In
chemistry, the study of
sonochemistry is concerned with understanding the effect of ultrasound in forming acoustic cavitation in liquids, resulting in the initiation or enhancement of the chemical activity in the solution. Therefore, the chemical effects of ultrasound do not come from a direct interaction of the ultrasonic sound wave with the molecules in the solution. The simplest explanation for this is that sound waves propagating through a liquid at ultrasonic frequencies do so with a wavelength that is significantly longer than that of the bond length between atoms in the molecule. Therefore, the sound wave cannot affect that vibrational energy of the bond, and can therefore not directly increase the internal energy of a molecule. Instead, sonochemistry arises from acoustic cavitation: the formation, growth, and implosive collapse of bubbles in a liquid. The collapse of these bubbles is an almost
adiabatic process, thereby resulting in the massive build-up of energy inside the bubble, resulting in extremely high temperatures and pressures in a microscopic region of the sonicated liquid. The high temperatures and pressures result in the chemical excitation of any matter that was inside of, or in the immediate surroundings of the bubble as it rapidly imploded.
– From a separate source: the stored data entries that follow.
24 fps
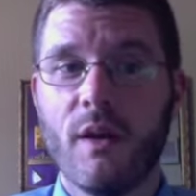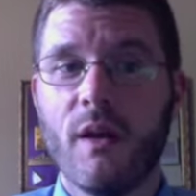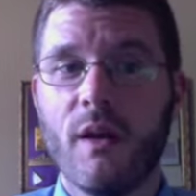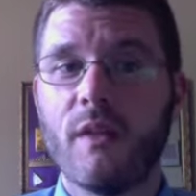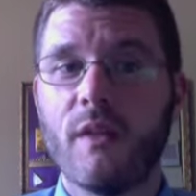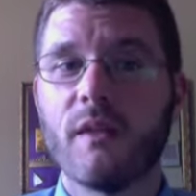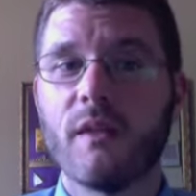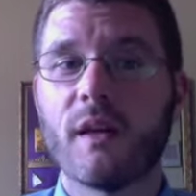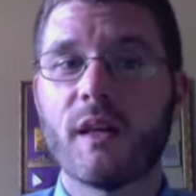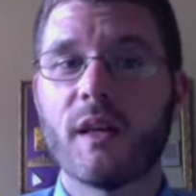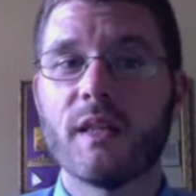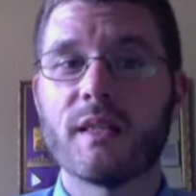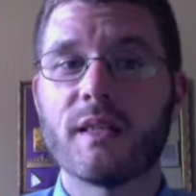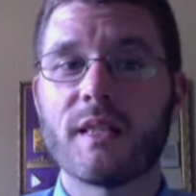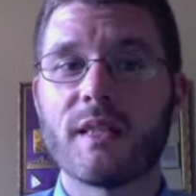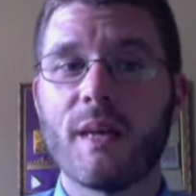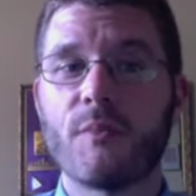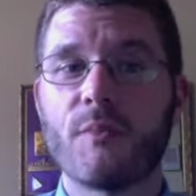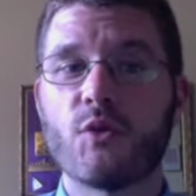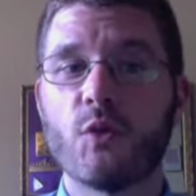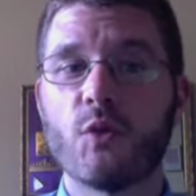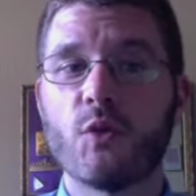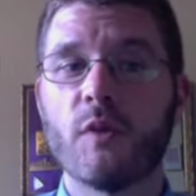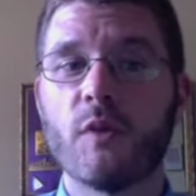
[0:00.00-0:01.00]
the
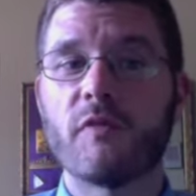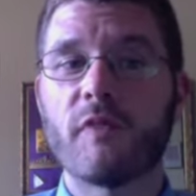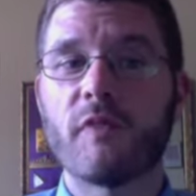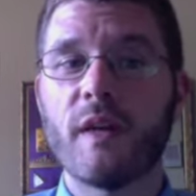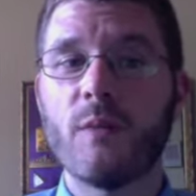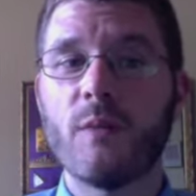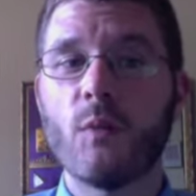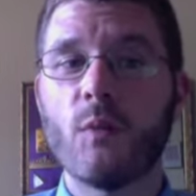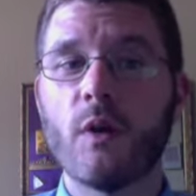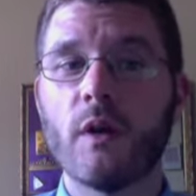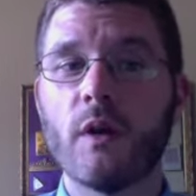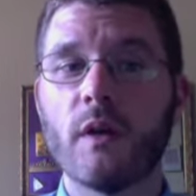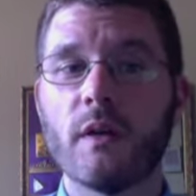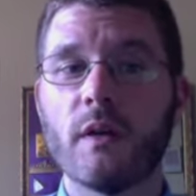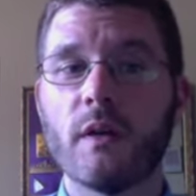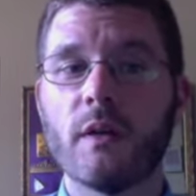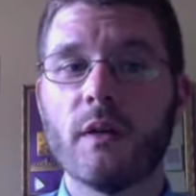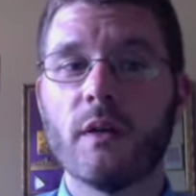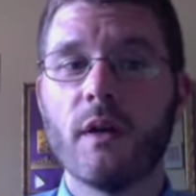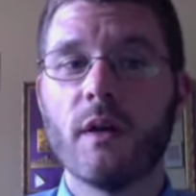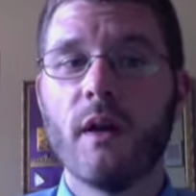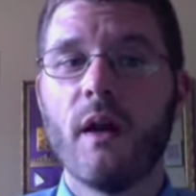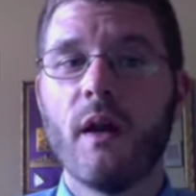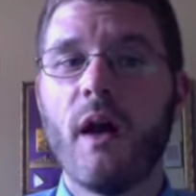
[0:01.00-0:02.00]
conceptual framework,
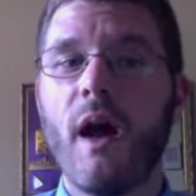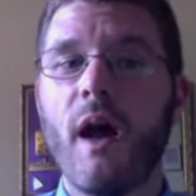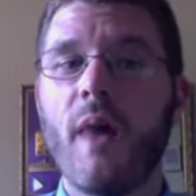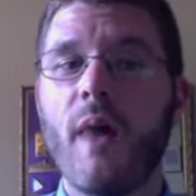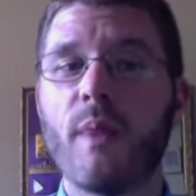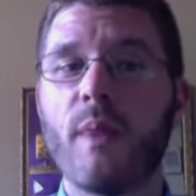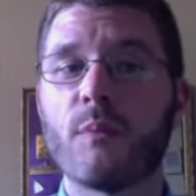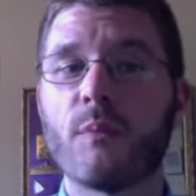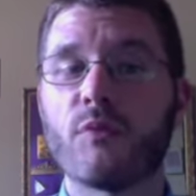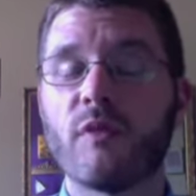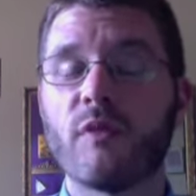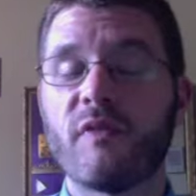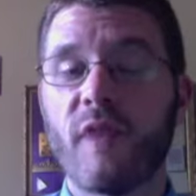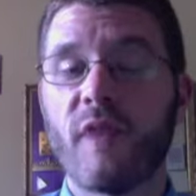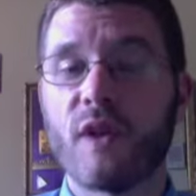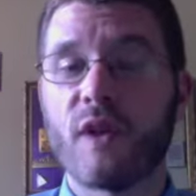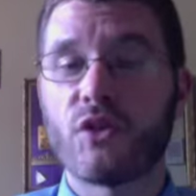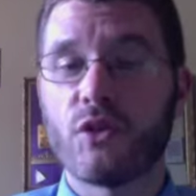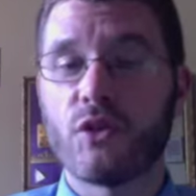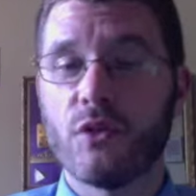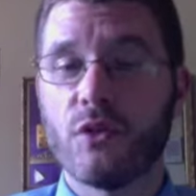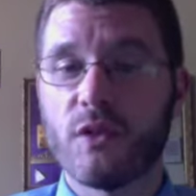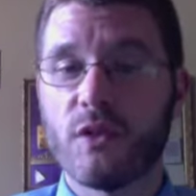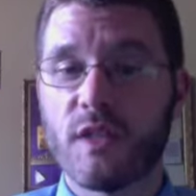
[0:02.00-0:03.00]
and the
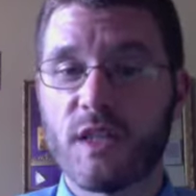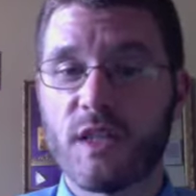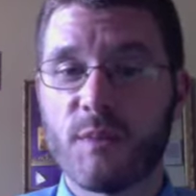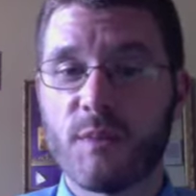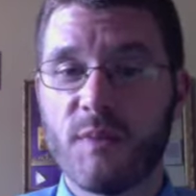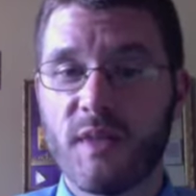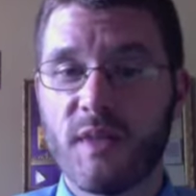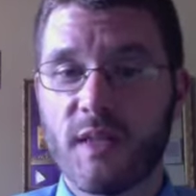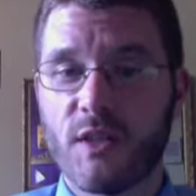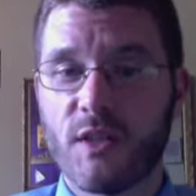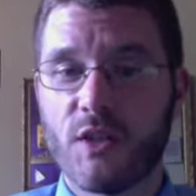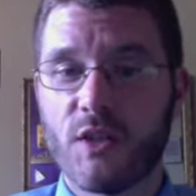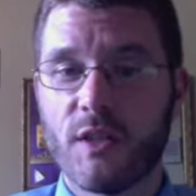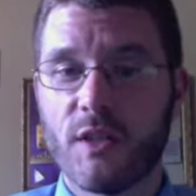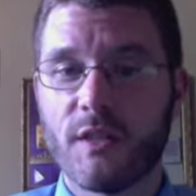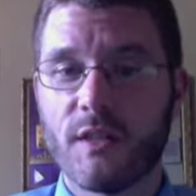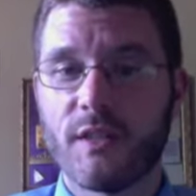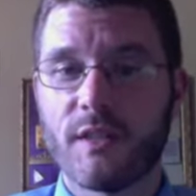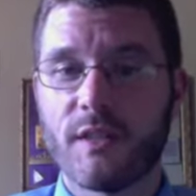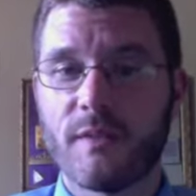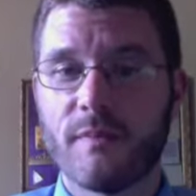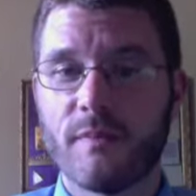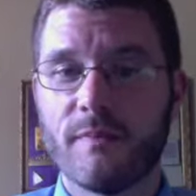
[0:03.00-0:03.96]
professional dispositions.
A broad variety of outcomes can result from acoustic cavitation, including sonoluminescence, increased chemical activity in the solution due to the formation of primary and secondary radical reactions, and increase chemical activity through the formation of new, relatively stable chemical species that can diffuse further into the solution to create chemical effects (for example, the formation of hydrogen peroxide from the combination of two hydroxyl radicals formed following the dissociation of water vapor inside the collapsing bubbles what water is exposed to ultrasound.